The proposed approaches aim to leverage liquid biopsies as a non-invasive and sensitive screen for circulating tumor DNA (ctDNA) in cancer from patient blood. The detection of ctDNA can be used for monitoring changes in disease burden such as during progression while on treatment or disease relapse. We also propose that ctDNA can be used to identify genetic signatures in CRPC, which can pinpoint specific vulnerabilities of the cancer to therapies.

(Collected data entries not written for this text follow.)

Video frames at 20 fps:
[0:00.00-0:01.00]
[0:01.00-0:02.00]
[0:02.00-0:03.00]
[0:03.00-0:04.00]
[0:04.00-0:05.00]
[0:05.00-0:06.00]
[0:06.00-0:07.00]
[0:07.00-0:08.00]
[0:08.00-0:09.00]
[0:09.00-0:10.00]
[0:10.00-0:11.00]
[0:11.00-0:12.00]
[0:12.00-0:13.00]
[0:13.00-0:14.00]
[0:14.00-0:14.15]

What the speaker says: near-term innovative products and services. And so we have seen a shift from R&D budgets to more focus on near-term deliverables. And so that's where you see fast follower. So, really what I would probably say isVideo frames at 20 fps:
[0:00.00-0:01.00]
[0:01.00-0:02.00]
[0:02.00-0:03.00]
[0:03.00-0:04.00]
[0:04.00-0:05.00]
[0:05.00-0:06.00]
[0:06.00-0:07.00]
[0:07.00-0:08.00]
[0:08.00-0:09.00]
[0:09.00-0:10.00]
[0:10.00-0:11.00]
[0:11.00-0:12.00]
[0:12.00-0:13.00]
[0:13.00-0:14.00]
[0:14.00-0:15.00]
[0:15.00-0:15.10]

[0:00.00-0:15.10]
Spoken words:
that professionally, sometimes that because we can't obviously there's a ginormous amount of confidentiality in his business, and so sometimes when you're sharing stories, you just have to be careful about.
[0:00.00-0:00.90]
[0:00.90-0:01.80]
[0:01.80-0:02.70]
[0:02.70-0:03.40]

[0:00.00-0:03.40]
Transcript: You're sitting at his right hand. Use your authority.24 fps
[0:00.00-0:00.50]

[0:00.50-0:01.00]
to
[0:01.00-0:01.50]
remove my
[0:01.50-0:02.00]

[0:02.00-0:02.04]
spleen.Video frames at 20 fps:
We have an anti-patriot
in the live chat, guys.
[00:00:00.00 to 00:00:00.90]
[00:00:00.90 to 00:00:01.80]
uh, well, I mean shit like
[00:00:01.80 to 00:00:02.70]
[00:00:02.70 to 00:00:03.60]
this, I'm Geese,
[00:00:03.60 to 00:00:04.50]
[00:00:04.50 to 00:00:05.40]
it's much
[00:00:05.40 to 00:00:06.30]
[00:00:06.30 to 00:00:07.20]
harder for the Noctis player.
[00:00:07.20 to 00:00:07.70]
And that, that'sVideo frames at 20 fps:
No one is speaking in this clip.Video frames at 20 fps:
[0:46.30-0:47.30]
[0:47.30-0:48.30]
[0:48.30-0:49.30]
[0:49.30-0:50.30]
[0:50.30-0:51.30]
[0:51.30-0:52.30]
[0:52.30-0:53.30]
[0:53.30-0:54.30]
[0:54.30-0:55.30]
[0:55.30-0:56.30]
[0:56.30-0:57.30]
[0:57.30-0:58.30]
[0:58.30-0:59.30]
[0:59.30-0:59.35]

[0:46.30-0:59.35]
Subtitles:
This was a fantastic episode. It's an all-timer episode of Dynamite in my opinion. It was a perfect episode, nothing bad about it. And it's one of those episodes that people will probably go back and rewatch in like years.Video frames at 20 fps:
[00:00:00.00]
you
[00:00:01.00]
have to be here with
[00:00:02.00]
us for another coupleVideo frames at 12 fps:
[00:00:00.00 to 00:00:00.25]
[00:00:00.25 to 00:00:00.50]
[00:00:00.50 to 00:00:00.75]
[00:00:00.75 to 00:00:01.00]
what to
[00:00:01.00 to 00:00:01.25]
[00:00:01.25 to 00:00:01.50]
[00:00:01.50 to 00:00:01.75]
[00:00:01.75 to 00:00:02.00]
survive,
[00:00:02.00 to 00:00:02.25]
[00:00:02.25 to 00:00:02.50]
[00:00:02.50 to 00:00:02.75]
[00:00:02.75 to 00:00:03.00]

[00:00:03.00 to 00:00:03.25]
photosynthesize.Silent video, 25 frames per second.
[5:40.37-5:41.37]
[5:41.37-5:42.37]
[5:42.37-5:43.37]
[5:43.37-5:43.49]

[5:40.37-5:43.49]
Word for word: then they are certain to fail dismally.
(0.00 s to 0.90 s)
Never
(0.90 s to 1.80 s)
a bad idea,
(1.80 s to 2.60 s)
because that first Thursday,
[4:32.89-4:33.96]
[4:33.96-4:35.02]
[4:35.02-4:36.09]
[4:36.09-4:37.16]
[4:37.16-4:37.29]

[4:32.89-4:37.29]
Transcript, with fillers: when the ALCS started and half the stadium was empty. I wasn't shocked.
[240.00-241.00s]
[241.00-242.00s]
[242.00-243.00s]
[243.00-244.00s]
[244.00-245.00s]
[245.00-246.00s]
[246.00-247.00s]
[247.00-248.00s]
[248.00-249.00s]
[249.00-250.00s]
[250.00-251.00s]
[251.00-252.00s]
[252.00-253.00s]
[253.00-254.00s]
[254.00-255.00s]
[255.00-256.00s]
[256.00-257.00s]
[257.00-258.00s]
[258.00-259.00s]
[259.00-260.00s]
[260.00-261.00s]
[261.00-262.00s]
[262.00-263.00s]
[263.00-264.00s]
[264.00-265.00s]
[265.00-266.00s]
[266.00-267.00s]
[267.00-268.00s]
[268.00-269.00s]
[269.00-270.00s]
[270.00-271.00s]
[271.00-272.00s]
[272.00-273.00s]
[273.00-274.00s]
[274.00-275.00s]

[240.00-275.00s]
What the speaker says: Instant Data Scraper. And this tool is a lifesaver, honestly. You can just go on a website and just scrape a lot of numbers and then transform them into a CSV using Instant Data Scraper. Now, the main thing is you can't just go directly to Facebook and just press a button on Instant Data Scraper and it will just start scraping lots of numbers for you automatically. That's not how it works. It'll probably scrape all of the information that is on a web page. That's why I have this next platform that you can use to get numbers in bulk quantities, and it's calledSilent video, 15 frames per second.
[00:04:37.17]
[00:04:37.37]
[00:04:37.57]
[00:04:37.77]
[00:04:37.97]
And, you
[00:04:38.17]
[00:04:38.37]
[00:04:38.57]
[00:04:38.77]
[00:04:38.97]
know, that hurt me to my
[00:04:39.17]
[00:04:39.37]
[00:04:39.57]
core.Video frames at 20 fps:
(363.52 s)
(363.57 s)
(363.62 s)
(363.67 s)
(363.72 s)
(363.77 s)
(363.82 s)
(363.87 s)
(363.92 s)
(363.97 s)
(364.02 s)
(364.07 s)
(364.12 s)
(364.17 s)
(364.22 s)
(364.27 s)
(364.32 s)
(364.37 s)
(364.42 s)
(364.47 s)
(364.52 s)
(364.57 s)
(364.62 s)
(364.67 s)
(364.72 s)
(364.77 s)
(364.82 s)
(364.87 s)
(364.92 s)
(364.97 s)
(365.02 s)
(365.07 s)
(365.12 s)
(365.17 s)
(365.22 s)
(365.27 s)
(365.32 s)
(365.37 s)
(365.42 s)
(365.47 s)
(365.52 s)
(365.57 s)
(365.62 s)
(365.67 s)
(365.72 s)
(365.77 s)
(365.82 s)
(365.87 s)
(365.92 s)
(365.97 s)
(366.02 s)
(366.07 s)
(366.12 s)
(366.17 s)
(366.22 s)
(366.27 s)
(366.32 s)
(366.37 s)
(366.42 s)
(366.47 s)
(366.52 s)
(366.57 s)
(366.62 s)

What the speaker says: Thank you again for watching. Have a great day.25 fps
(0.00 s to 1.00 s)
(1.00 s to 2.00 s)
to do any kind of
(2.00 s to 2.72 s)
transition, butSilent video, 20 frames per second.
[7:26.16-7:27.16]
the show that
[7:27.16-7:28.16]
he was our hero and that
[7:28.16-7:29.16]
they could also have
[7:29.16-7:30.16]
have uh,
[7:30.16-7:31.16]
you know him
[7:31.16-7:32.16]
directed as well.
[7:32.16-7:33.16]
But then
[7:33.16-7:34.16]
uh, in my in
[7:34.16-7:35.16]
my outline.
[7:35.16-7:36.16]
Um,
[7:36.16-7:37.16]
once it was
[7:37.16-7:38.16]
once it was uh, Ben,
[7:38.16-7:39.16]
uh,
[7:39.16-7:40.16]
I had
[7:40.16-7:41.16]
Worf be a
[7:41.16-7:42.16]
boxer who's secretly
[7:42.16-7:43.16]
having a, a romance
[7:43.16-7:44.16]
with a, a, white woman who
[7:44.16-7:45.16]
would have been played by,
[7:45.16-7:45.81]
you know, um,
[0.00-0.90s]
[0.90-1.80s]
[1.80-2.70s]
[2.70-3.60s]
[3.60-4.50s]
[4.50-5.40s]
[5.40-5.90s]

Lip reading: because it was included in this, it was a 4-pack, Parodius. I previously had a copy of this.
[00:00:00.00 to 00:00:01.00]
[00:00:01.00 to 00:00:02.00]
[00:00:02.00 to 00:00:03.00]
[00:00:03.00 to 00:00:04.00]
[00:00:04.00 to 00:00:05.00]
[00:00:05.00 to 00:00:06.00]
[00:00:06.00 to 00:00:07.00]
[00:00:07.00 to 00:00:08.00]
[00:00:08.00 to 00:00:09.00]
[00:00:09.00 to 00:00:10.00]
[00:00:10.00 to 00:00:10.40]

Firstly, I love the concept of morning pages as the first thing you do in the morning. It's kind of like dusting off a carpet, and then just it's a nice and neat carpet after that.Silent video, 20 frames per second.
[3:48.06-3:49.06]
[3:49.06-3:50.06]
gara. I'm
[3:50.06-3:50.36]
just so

The translational impact for successfully achieving the goals of this proposed research is three-fold: (1) the development of methods will help to accelerate the use ctDNA for clinical applications; (2) the identification of genomic signatures from ctDNA can be incorporated into the design of new biomarker-guided clinical trial for CRPC; (3) the insights into therapeutic response and resistance learned from this study may reveal new directions in diagnostics and treatment of CRPC. The ability to use minimally-invasive liquid biopsies has the potential to complement or replace tissue biopsies, which will transform the standard-of-care and improve the lives of men with prostate cancer.
This research requires the strong collaborative efforts between computational, experimental, and clinical scientists, embodying the paradigm of “computer-to-bench-to-bedside.” Our key collaborators and partners at the Fred Hutch, Seattle Cancer Care Alliance, and University of Washington Medicine will be instrumental to the success of this project.